A principios de diciembre del año pasado, el presidente Fernández habló acerca de la posibilidad de que Naciones Unidas y otros organismos internacionales formen una comisión para investigar y establecer la estructura de la corrupción en el país.

 La iniciativa obtuvo sus pro y sus contra aunque, dicho con objetividad, más contra que pro.

 El objetivo del Presidente fue el de aparecer ante la opinión pública colocado al frente de la lucha contra la corrupción, con una decisión tal que no confiaría el trabajo a instituciones del gobierno del Estado que dependen y son subalternas suyas sino de organismos internacionales con los que no tiene otra vinculación que la institucional.

 No parece que ese objetivo fuera logrado.

 Lo que mucha gente comentó es que para arreglar las cosas en la propia casa no puede buscarse al vecino.

 La lectura menos simple de la declaración de Fernández fue la de que, en conocimiento de que la corrupción de todo tipo –para utilizar la jerga de la pelota- “le pica cerca” o es “un foul que se le pega”, habría decidido esquivar la responsabilidad frente a cercanos colaboradores y amigos y dejar que fueran los organismos internacionales los que lo hicieran.

 Tal y como resolvió con el problema de la cementera de Gonzalo, dejada en manos de expertos del Programa de Naciones Unidas para el Desarrollo (PNUD), entidad que al final descartó la posibilidad de que la industria se instalara en esa comunidad cercana a la zona protegida de Los Haitises.
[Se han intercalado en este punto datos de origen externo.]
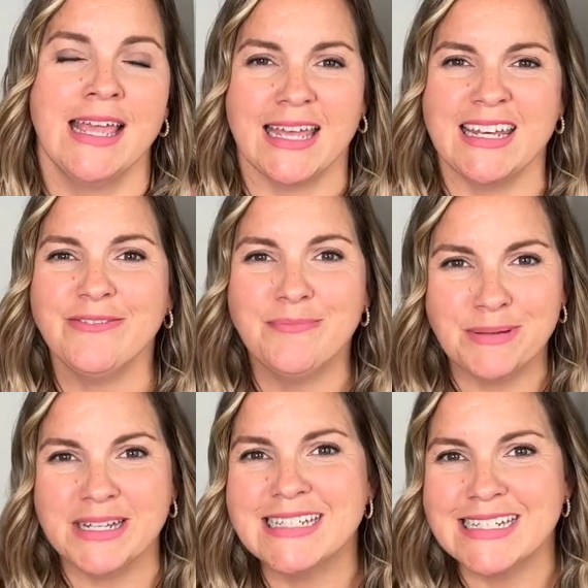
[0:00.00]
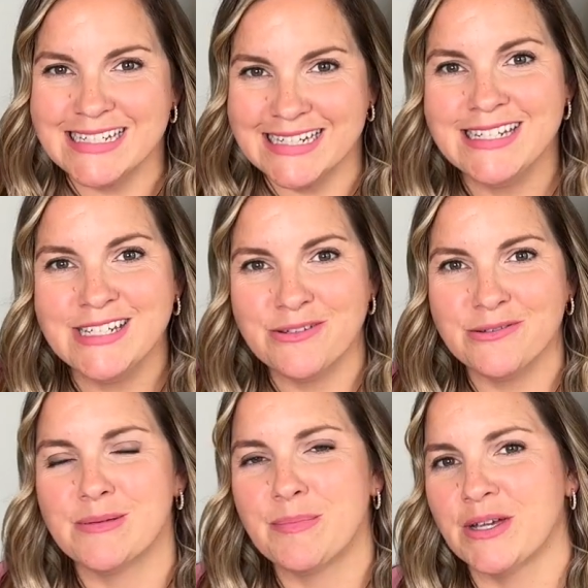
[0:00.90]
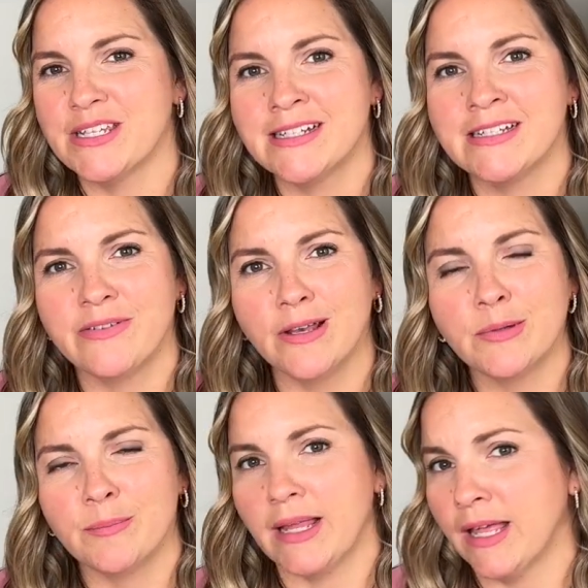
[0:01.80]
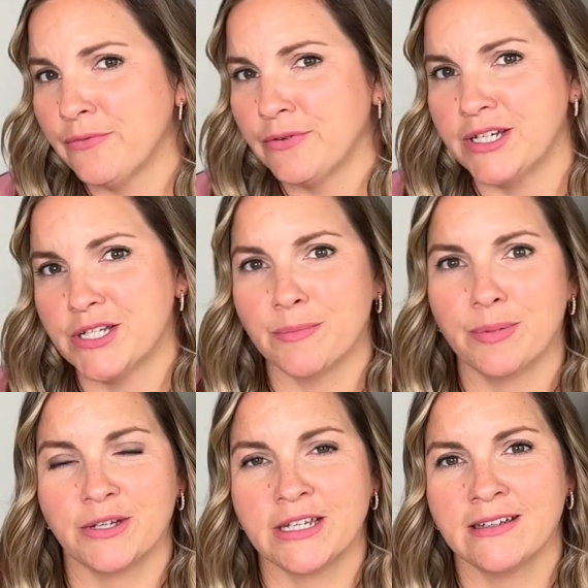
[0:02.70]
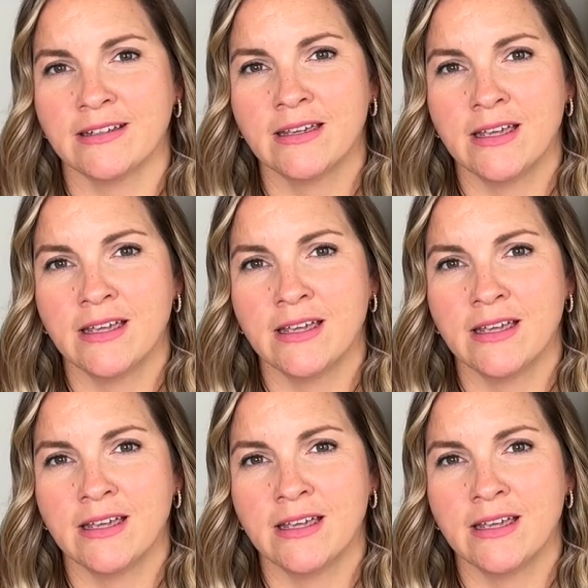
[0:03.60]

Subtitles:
and even build it into the personal development plan for each employee.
 (Estuvo claro, desde un principio, que el presidente Fernández y su secretarío de Medio Ambiente, Jaime David Fernández Mirabal, habían dado su visto bueno a la instalación de la fábrica de cemento a 32 kilómetros de distancia del parque nacional).

 La comisión del PNUD facilitó tanto al Presidente como al Secretario el agua más bendita para que ambos lavaran sus manos ante los amigos y relacionados a los que habían concedido ese permiso de instalación y operación.

 Y ahora, con el problema de la corrupción, ocurriría otro tanto.

 Si la comisión internacional establece los mecanismos y responsabilidades de la corrupción y señala por sus puestos, nombre y apellidos a los principales culpables, el presidente de la República y del Partido de la Liberación recibirá otra “ponchera” de agua bendita para lavarse las manos ante posibles amigos y colaboradores señalados.

 Dicho sea no de pasada, esta lectura de la declaración presidencial es la más racional y razonable de cuantas han sido tema de columnas y comentarios de periodistas y comentaristas de radio y televisión.

 Porque, además, es una pista de que el presidente Fernández pudiera tener una idea clara acerca del problema y sus protagonistas.